Too little attention has been given to the physiological functions of the uvula. While it is generally recognized that it assists in more securely stopping the entrance to the naso pharynx when the soft palate is elevated, I regard its most important function as that of acting on the edge of the velum like a weight on a drop curtain. In all the shades of tone the uvula is of great influence in causing the edge of the velum to fall more quickly, overcoming the tendency for its moist surface to adhere to that of the posterior pharyngeal wall. The rapidity of the actions of the soft palate in Singing or speaking can scarcely be appreciated until One has observed its movement directly, as in patients after the removal of the superior maxilla. That this function exists and is of practical importance can be readily recognized from the change in voice produced by too long or too heavy an uvula.

LARYNX.

The two important physiological functions of the larynx are those of protection of the delicate structures below and of voice formation. In addition, it has the function of regulating the amount of air in breathing, which is done reflexly, the glottis widening with each inspiration.

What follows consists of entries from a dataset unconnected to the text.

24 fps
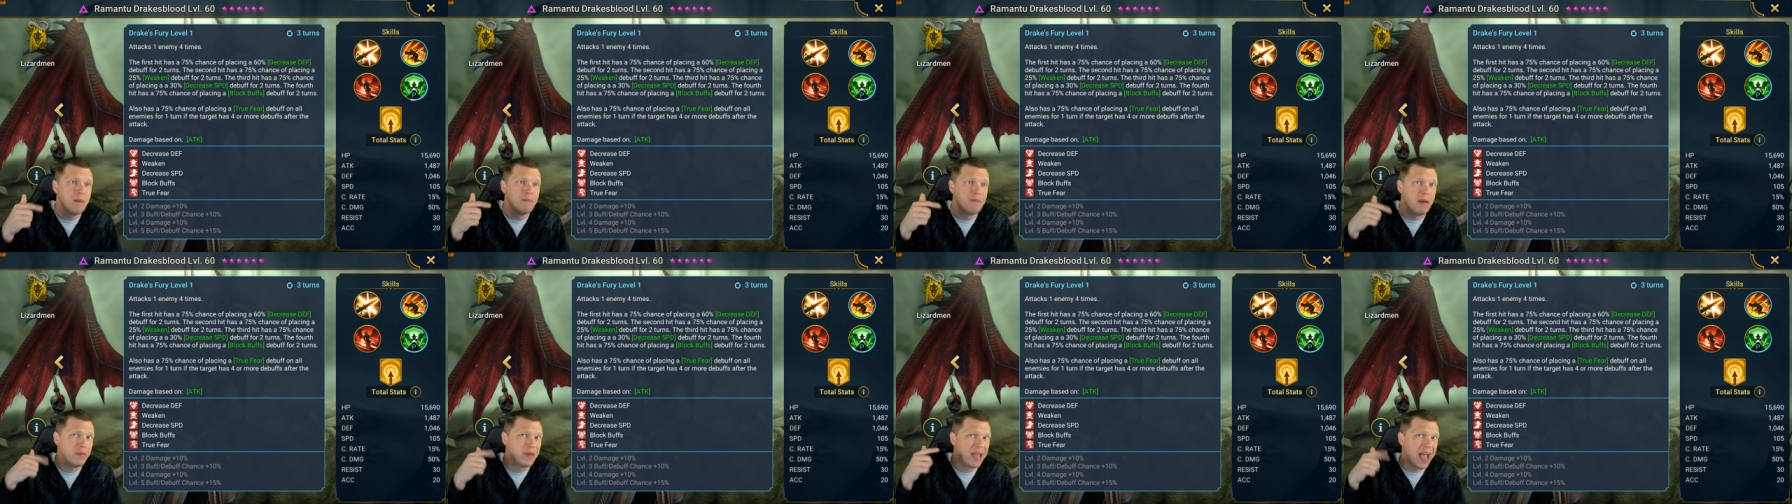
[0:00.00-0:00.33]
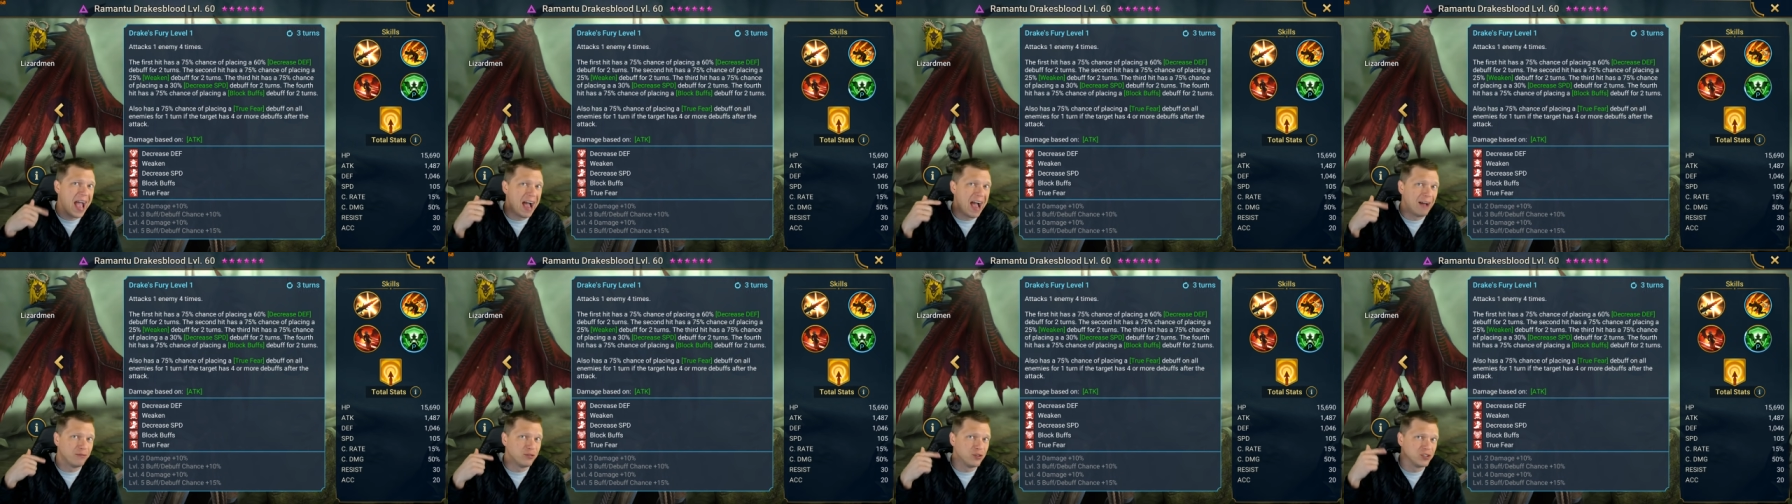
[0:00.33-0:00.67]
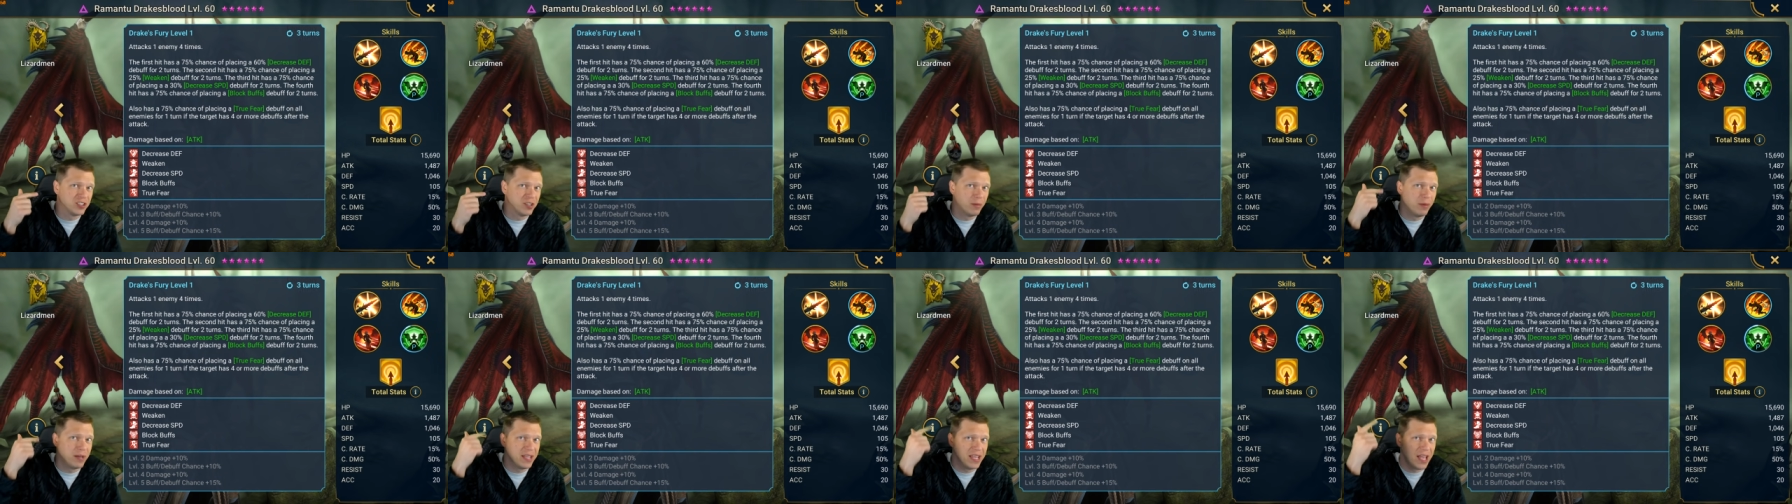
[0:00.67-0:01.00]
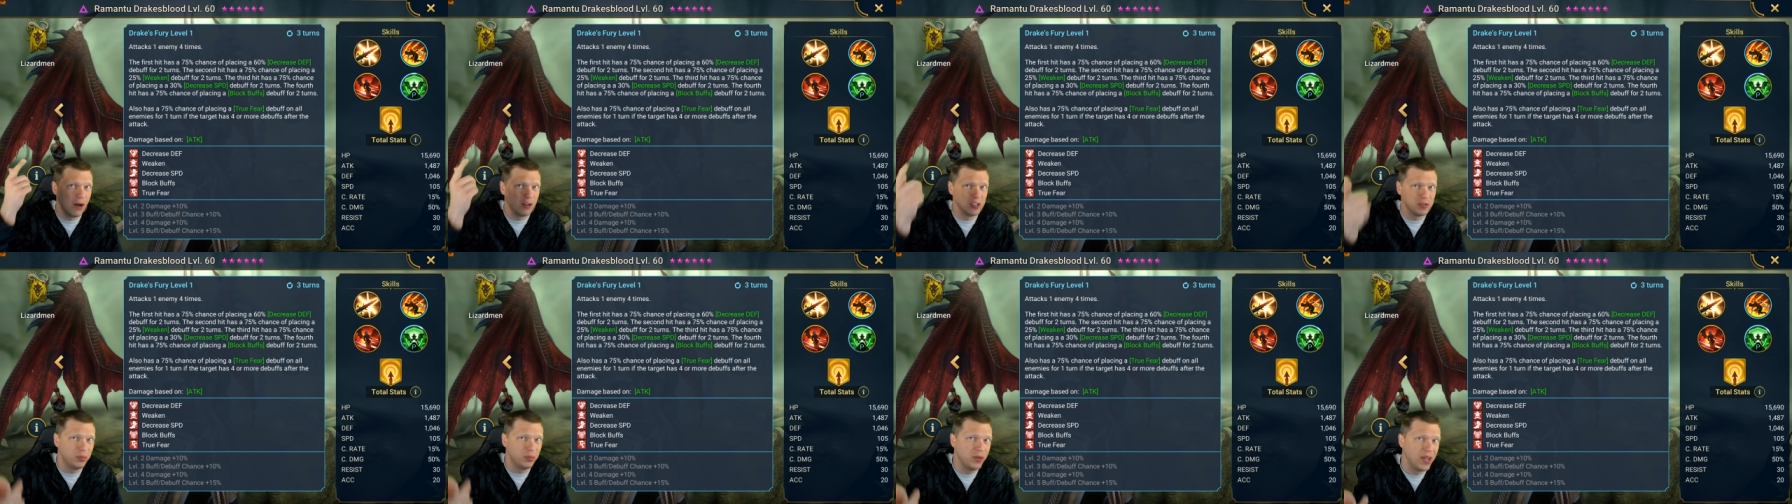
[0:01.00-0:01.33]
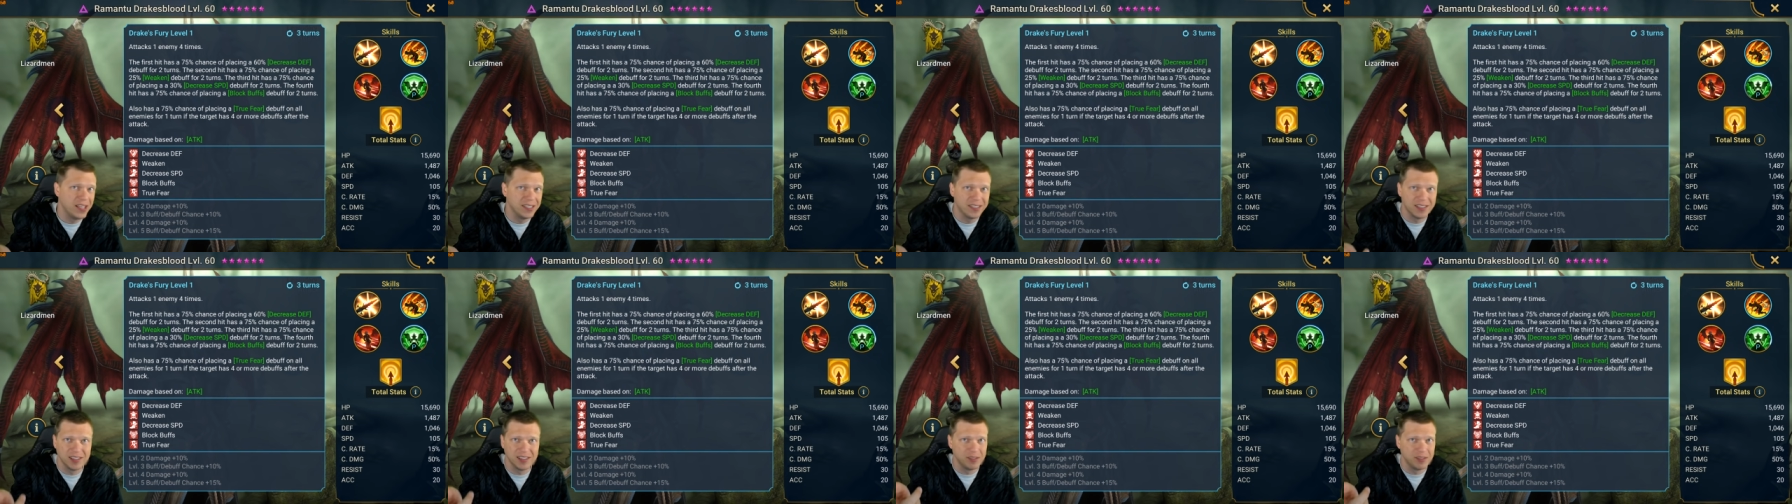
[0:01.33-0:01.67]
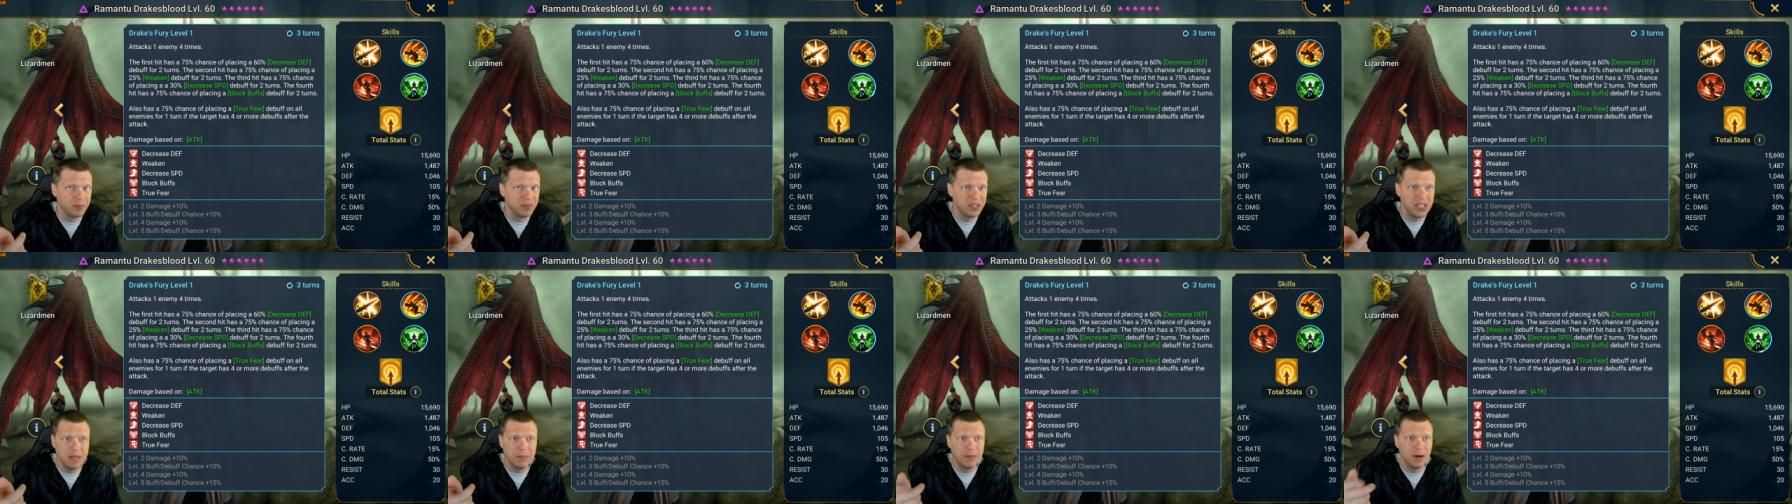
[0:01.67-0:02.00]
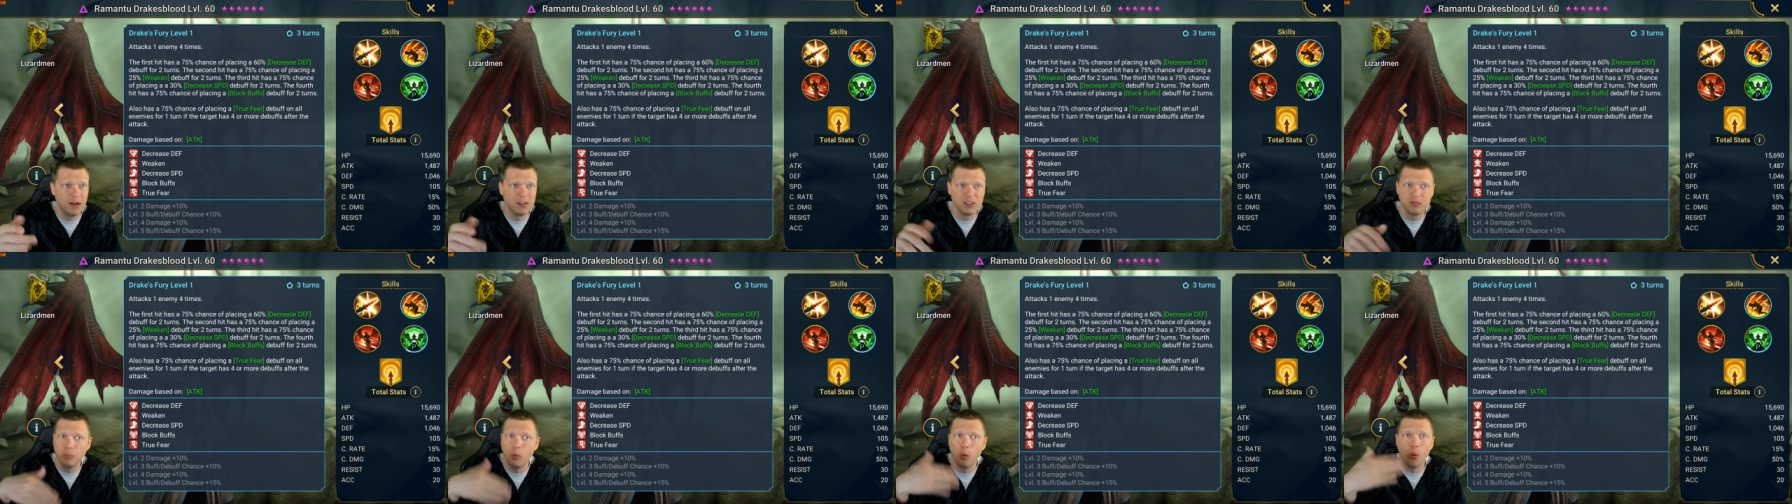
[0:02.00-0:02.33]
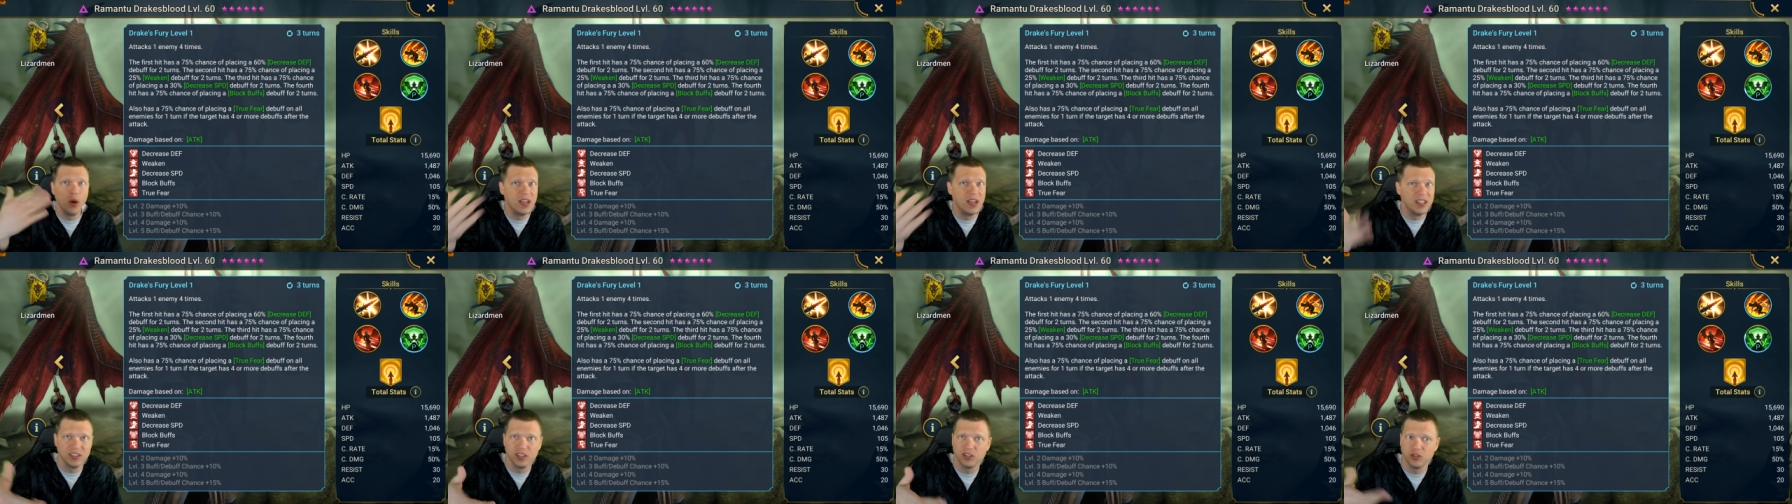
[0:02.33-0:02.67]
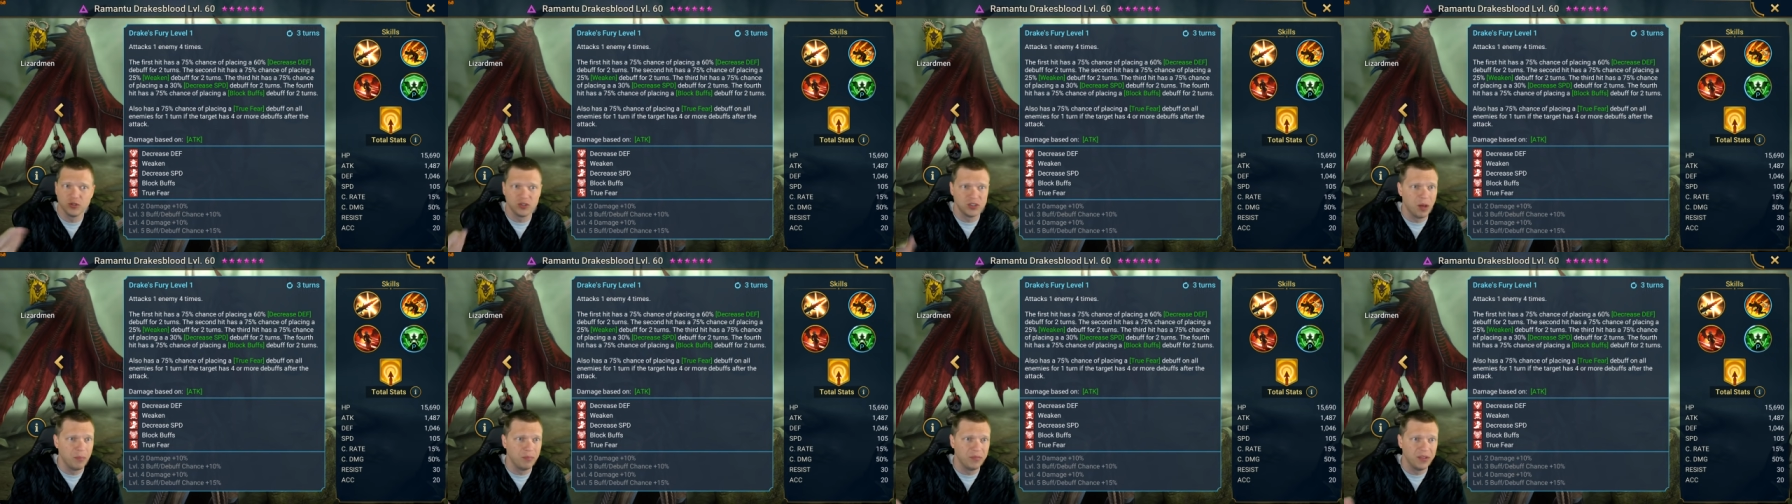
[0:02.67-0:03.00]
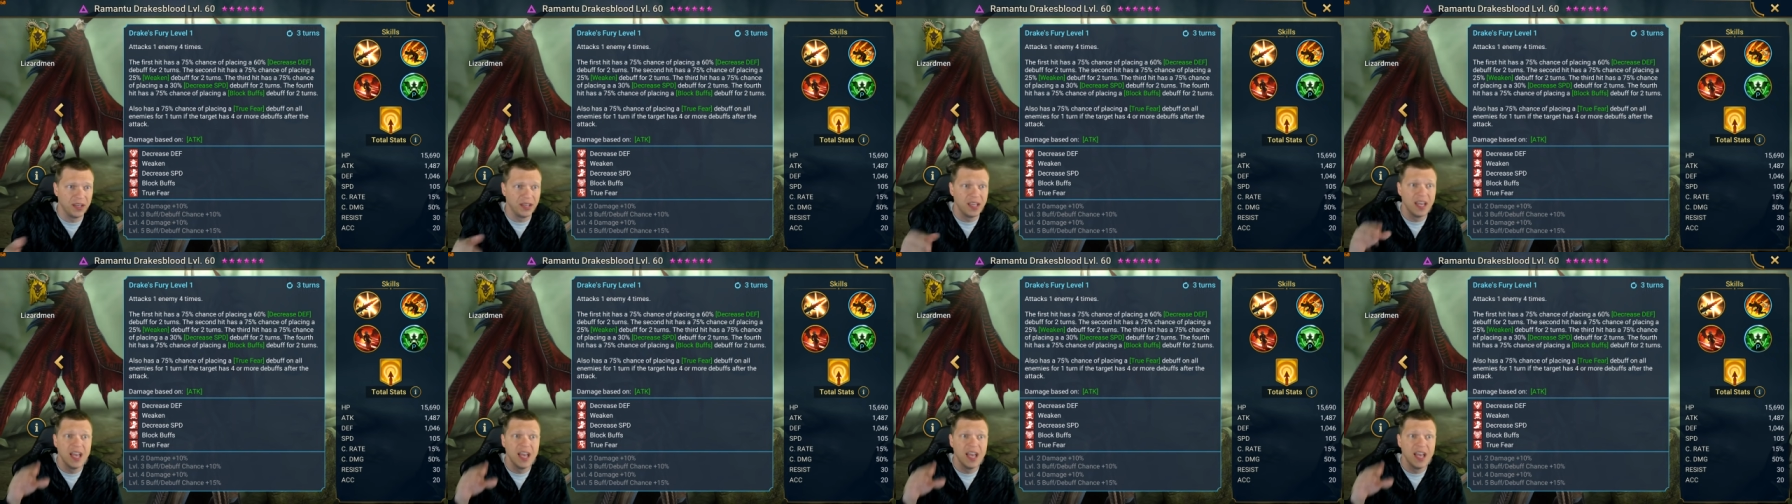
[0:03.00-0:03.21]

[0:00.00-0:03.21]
maybe after somebody else places some debuffs, poisons, or something.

Of these, by far the most important to the whole economy is the function of protection. The contact of anything irritating with the sensitive structures guarding the larynx immediately causes them to contract, thus preventing its entrance; or, if it has gained admission, the sudden escape of air through the glottis tends to carry with it the offending substance, and the action is accom¬panied by a harsh sound (cough), due to the rough vibrations of the vocal cords. It is not only solid particles which thus call into action the protective function of the larynx, but also certain gases, such as ammonia and chlorin, called irrespirable gases; and even strong wind, whether warm or cold, act in a somewhat similar manner.

The larynx produces sound by throwing the column of expiratory and inspiratory air into vibration as it passes over the approximated edges of the vocal cords. This would give rise to sound of very limited nature, but it is so modified by the force of the current (volume), by the size of the opening (pitch), and by the influence of the surrounding cavities (quality), that the voice may become the most perfect of musical instruments. The action of the larynx is not like that of a pipe in the production of tone, for in order to give the low note, Do ( 64 vibrations), it would have to be some 8 feet long; neither is its action like that of a stringed instrument, for it would necessitate a cord many feet in length to produce this low note.' Its action closely resembles that of the hautboy, in which the sound is produced by a combination of pipe with a vibrating reed. The knowledge of this fact is made use of after laryngectomy by employing a reed in the artificial larynx to enable the patient to talk.